Required work :: A faithful copy of all the data is required; pictures should not be included.

————————

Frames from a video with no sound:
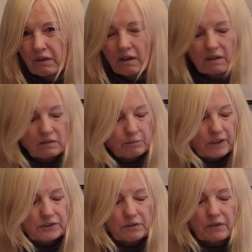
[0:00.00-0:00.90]
You know,
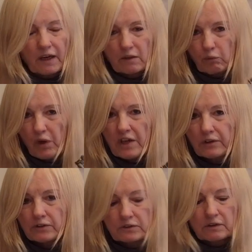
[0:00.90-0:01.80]
plus you've got a
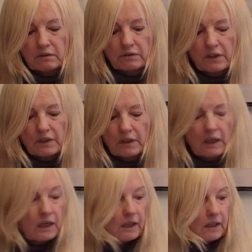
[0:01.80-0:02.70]
weaker stove.
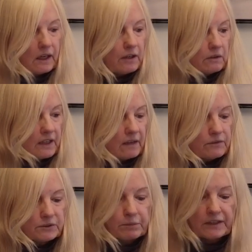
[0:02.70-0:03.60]
I don't have
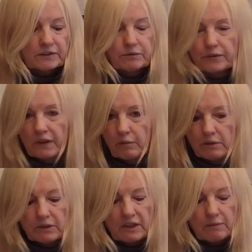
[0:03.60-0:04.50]
the specs in front of
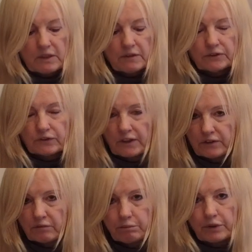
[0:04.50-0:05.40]
me, but I mean, this
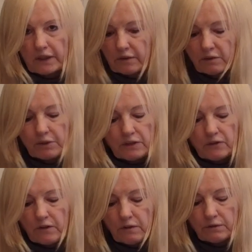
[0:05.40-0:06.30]
doesn't put out the
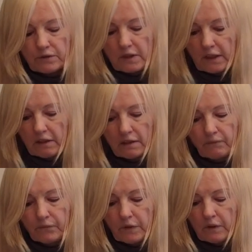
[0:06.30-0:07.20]
BTUs that
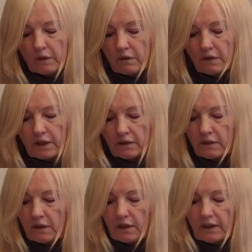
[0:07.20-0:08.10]

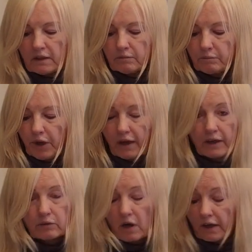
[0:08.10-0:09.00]
the
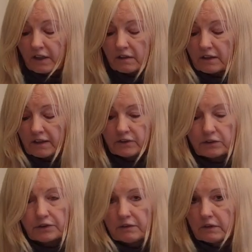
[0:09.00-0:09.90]
Pocket Rocket does,
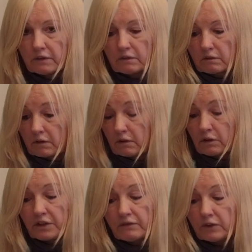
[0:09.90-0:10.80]
or even
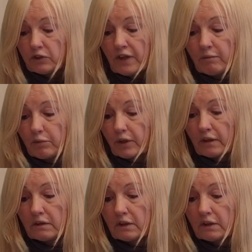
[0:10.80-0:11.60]
the Jetboil.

————————

Result of this exercise ::
Frames from a video with no sound:
[0:00.00-0:00.90]
You know,
[0:00.90-0:01.80]
plus you've got a
[0:01.80-0:02.70]
weaker stove.
[0:02.70-0:03.60]
I don't have
[0:03.60-0:04.50]
the specs in front of
[0:04.50-0:05.40]
me, but I mean, this
[0:05.40-0:06.30]
doesn't put out the
[0:06.30-0:07.20]
BTUs that
[0:07.20-0:08.10]

[0:08.10-0:09.00]
the
[0:09.00-0:09.90]
Pocket Rocket does,
[0:09.90-0:10.80]
or even
[0:10.80-0:11.60]
the Jetboil.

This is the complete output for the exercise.